Exercise instructions: Where an entry contains a picture, omit the picture and repeat the rest exactly.

Data for review:
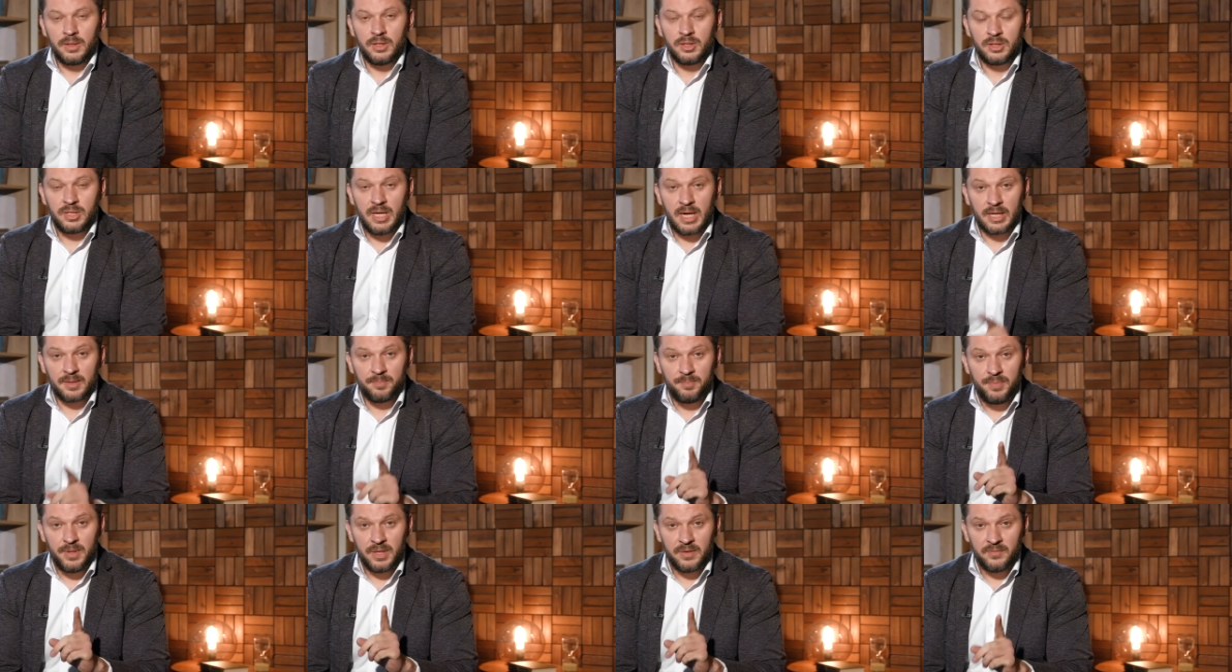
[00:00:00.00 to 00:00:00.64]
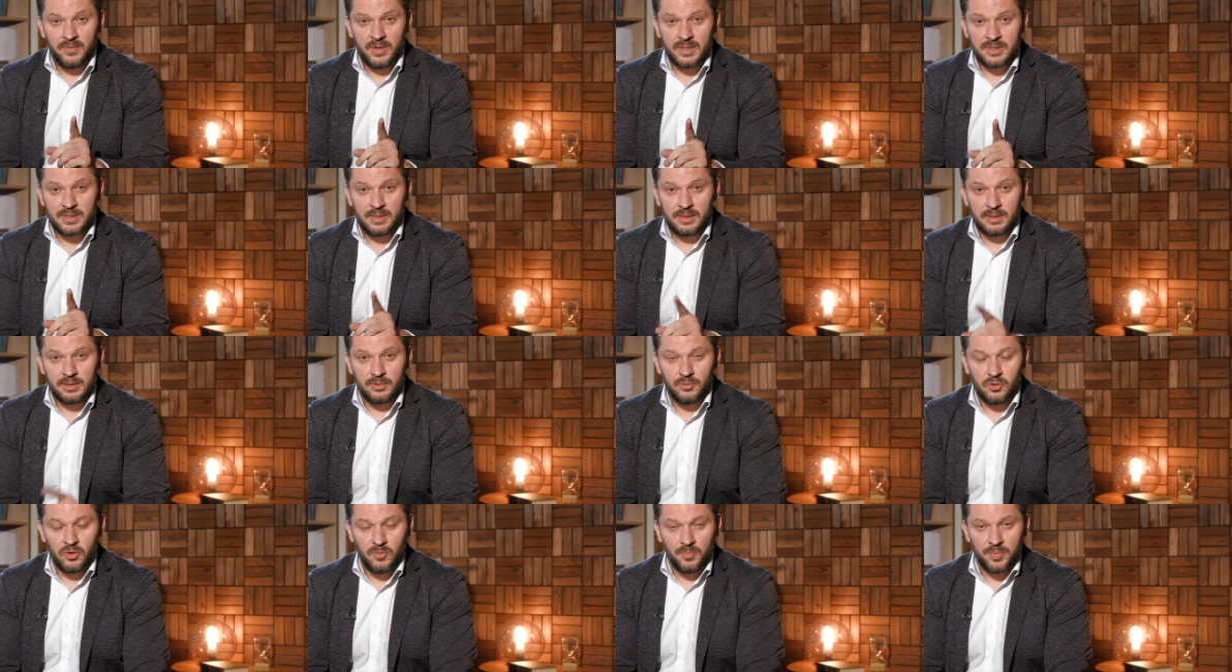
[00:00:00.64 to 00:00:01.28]
Итак, первое
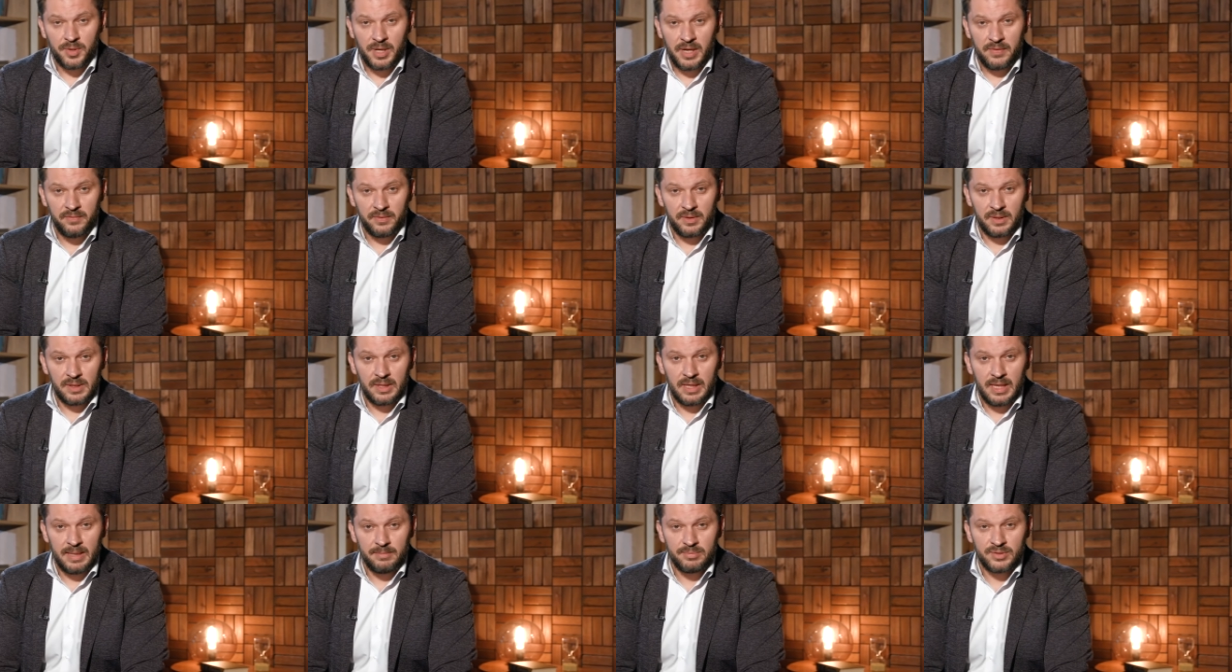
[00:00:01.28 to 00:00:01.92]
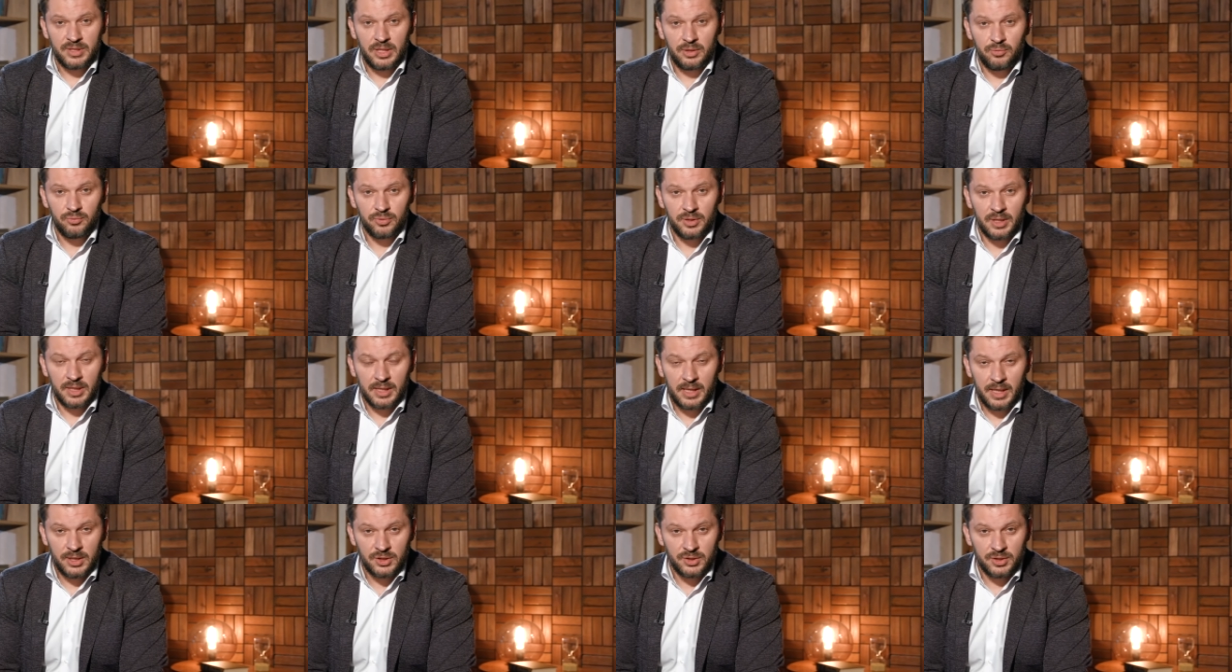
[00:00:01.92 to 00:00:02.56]
золотое правило для
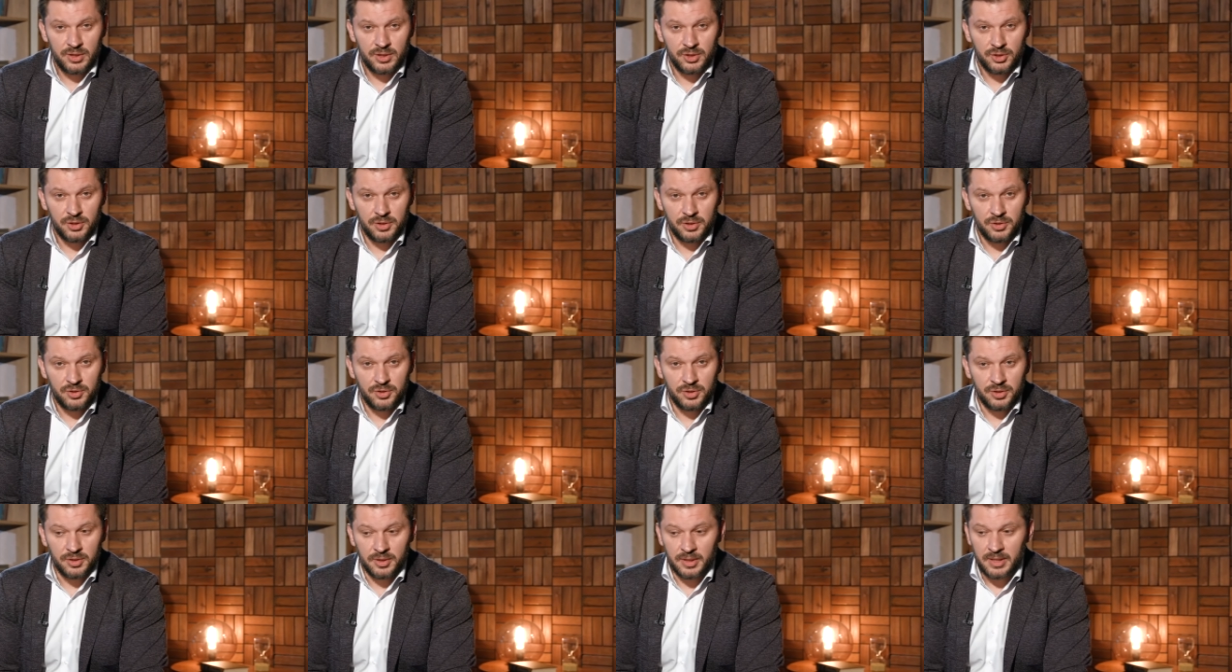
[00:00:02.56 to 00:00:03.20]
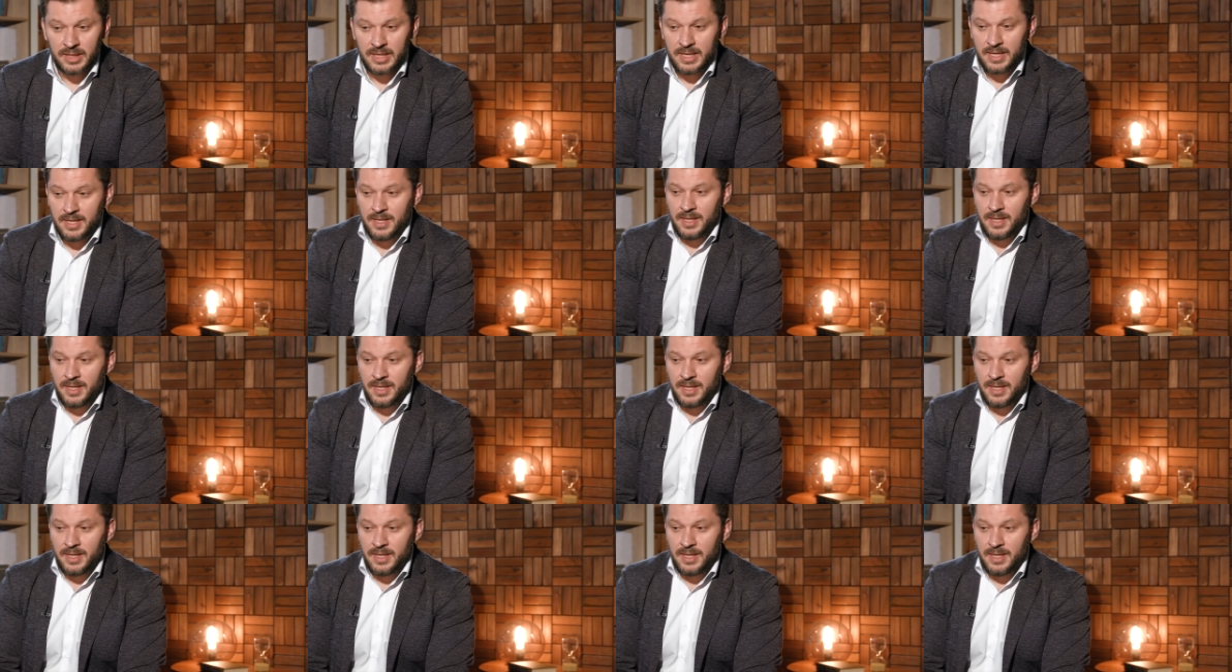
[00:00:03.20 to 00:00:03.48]
абсолютно каждой женщины.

Exercise solution:
[00:00:00.00 to 00:00:00.64]
[00:00:00.64 to 00:00:01.28]
Итак, первое
[00:00:01.28 to 00:00:01.92]
[00:00:01.92 to 00:00:02.56]
золотое правило для
[00:00:02.56 to 00:00:03.20]
[00:00:03.20 to 00:00:03.48]
абсолютно каждой женщины.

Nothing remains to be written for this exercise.